Exactly what is written in the records below should be returned, minus the images.

··· EXERCISE MATERIAL ···

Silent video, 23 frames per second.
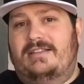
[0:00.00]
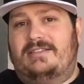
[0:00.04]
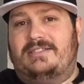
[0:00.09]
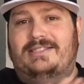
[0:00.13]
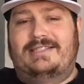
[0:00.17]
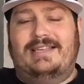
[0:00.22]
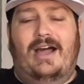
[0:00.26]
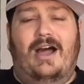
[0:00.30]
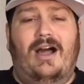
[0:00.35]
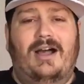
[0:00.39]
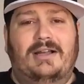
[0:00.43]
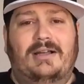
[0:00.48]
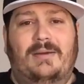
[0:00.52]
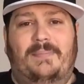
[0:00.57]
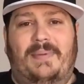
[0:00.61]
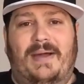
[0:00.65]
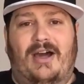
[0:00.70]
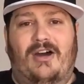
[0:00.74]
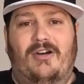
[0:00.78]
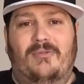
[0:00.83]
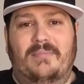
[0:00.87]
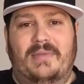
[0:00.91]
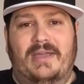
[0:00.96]
talk
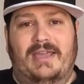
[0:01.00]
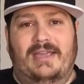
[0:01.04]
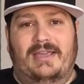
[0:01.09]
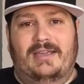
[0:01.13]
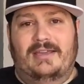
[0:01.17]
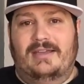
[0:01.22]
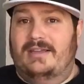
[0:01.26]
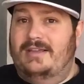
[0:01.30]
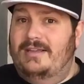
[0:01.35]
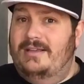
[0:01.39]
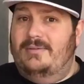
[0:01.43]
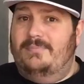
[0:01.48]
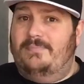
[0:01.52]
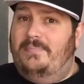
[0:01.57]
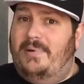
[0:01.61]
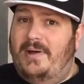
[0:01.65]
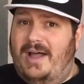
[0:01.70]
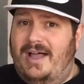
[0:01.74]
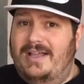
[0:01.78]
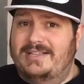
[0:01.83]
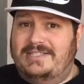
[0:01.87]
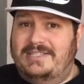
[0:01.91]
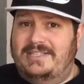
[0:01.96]
about me
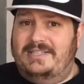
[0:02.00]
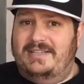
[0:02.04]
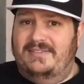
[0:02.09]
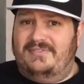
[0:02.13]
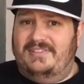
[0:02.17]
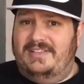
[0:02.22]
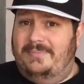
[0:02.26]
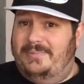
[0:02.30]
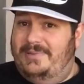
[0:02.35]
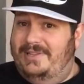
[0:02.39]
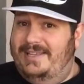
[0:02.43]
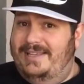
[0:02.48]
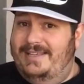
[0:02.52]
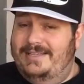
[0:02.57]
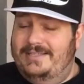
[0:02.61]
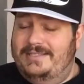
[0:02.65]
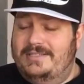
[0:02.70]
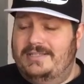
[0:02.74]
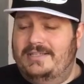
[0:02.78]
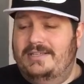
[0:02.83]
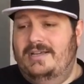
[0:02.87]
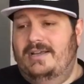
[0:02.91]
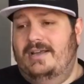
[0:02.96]
positively,
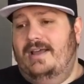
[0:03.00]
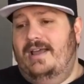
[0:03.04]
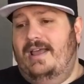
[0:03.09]
please.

···

**RESPONSE**
Silent video, 23 frames per second.
[0:00.00]
[0:00.04]
[0:00.09]
[0:00.13]
[0:00.17]
[0:00.22]
[0:00.26]
[0:00.30]
[0:00.35]
[0:00.39]
[0:00.43]
[0:00.48]
[0:00.52]
[0:00.57]
[0:00.61]
[0:00.65]
[0:00.70]
[0:00.74]
[0:00.78]
[0:00.83]
[0:00.87]
[0:00.91]
[0:00.96]
talk
[0:01.00]
[0:01.04]
[0:01.09]
[0:01.13]
[0:01.17]
[0:01.22]
[0:01.26]
[0:01.30]
[0:01.35]
[0:01.39]
[0:01.43]
[0:01.48]
[0:01.52]
[0:01.57]
[0:01.61]
[0:01.65]
[0:01.70]
[0:01.74]
[0:01.78]
[0:01.83]
[0:01.87]
[0:01.91]
[0:01.96]
about me
[0:02.00]
[0:02.04]
[0:02.09]
[0:02.13]
[0:02.17]
[0:02.22]
[0:02.26]
[0:02.30]
[0:02.35]
[0:02.39]
[0:02.43]
[0:02.48]
[0:02.52]
[0:02.57]
[0:02.61]
[0:02.65]
[0:02.70]
[0:02.74]
[0:02.78]
[0:02.83]
[0:02.87]
[0:02.91]
[0:02.96]
positively,
[0:03.00]
[0:03.04]
[0:03.09]
please.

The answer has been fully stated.